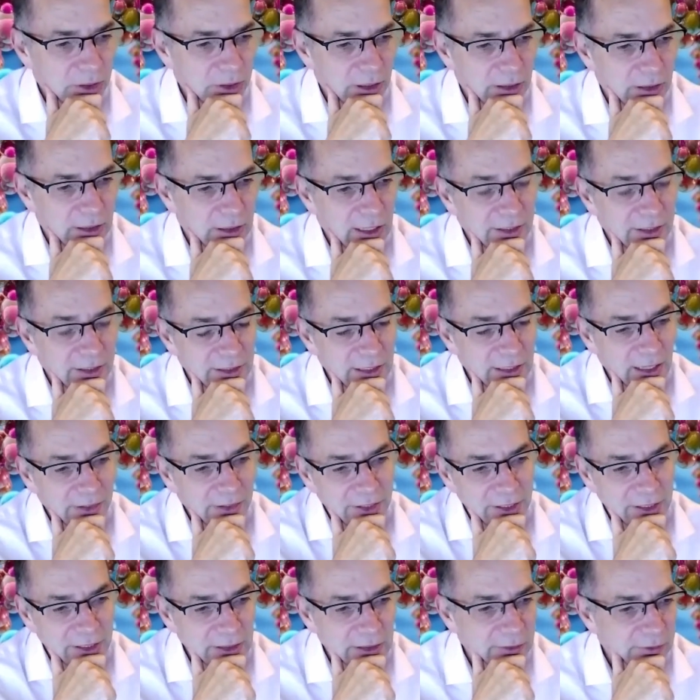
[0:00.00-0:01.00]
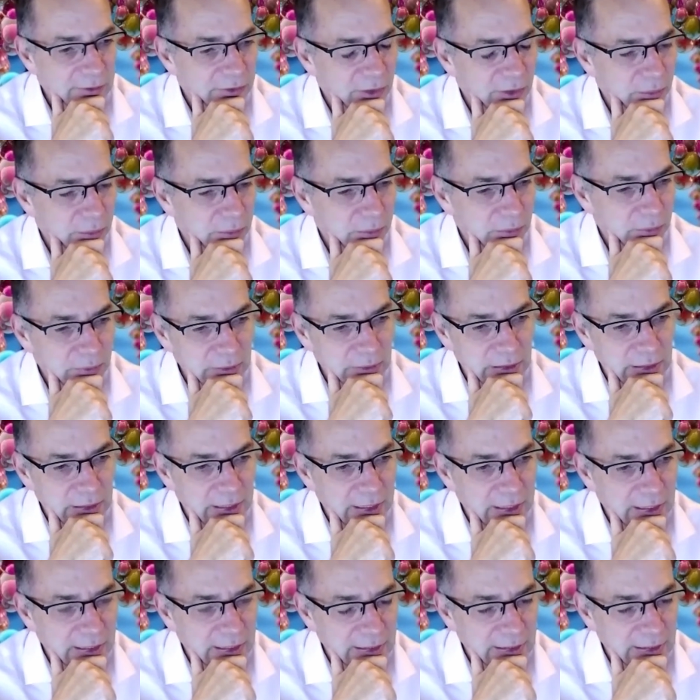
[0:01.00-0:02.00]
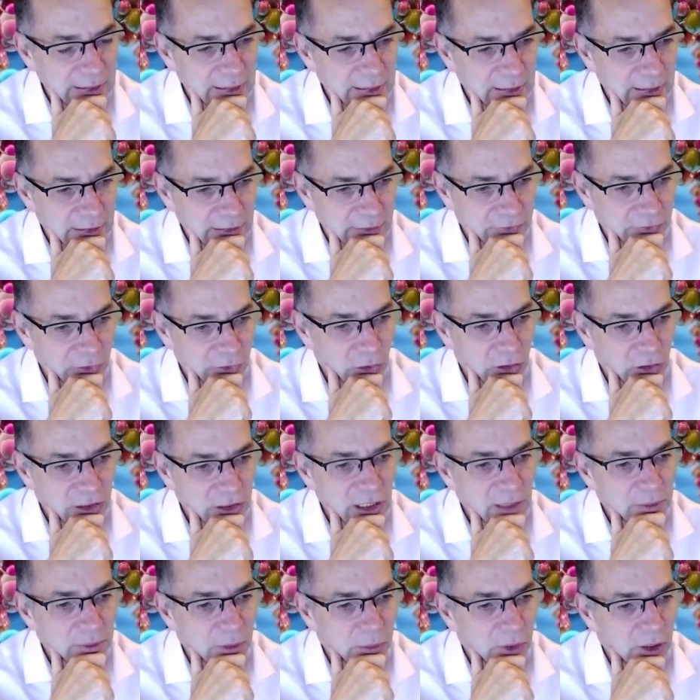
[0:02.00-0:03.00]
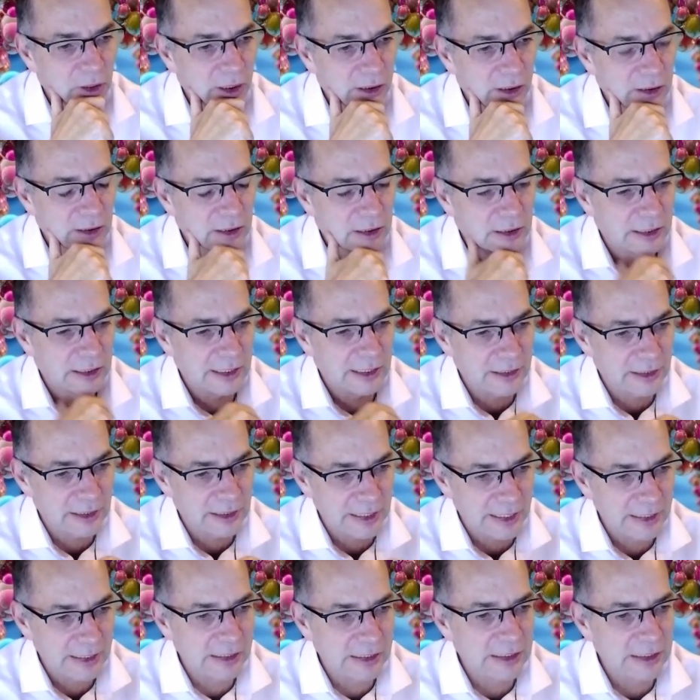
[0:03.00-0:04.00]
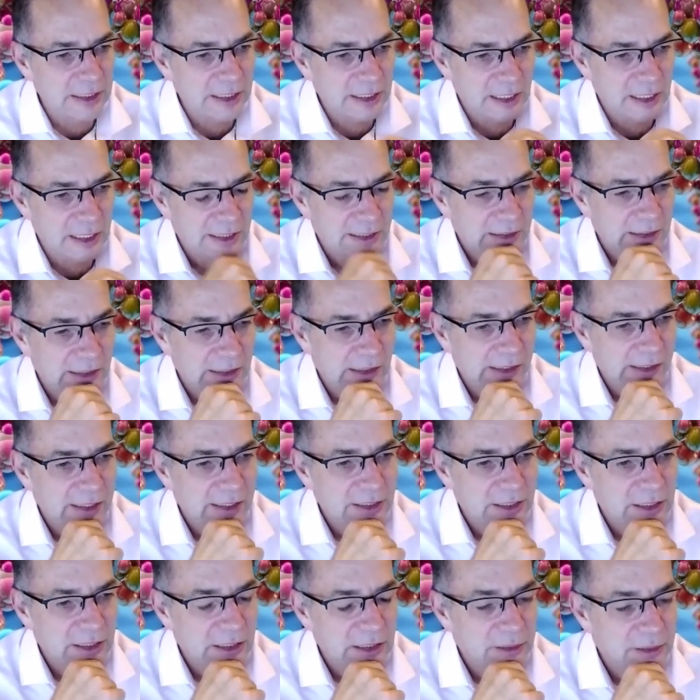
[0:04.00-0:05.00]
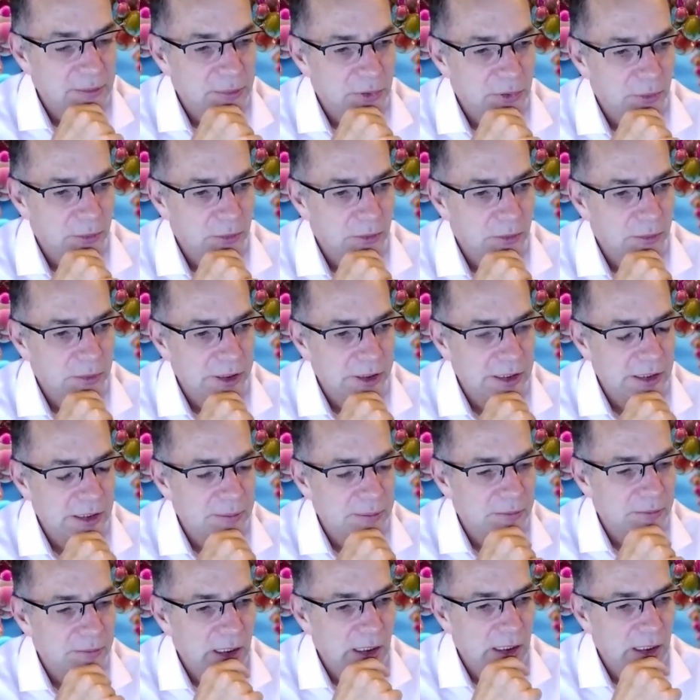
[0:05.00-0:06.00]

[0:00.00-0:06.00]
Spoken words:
I think, from as far as I'm aware, this EDTA chelation is probably the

____

_WHAT THIS TASK INVOLVES_
Output all the entries above verbatim, please. No images.

_ANSWER BELOW_
[0:00.00-0:01.00]
[0:01.00-0:02.00]
[0:02.00-0:03.00]
[0:03.00-0:04.00]
[0:04.00-0:05.00]
[0:05.00-0:06.00]

[0:00.00-0:06.00]
Spoken words:
I think, from as far as I'm aware, this EDTA chelation is probably the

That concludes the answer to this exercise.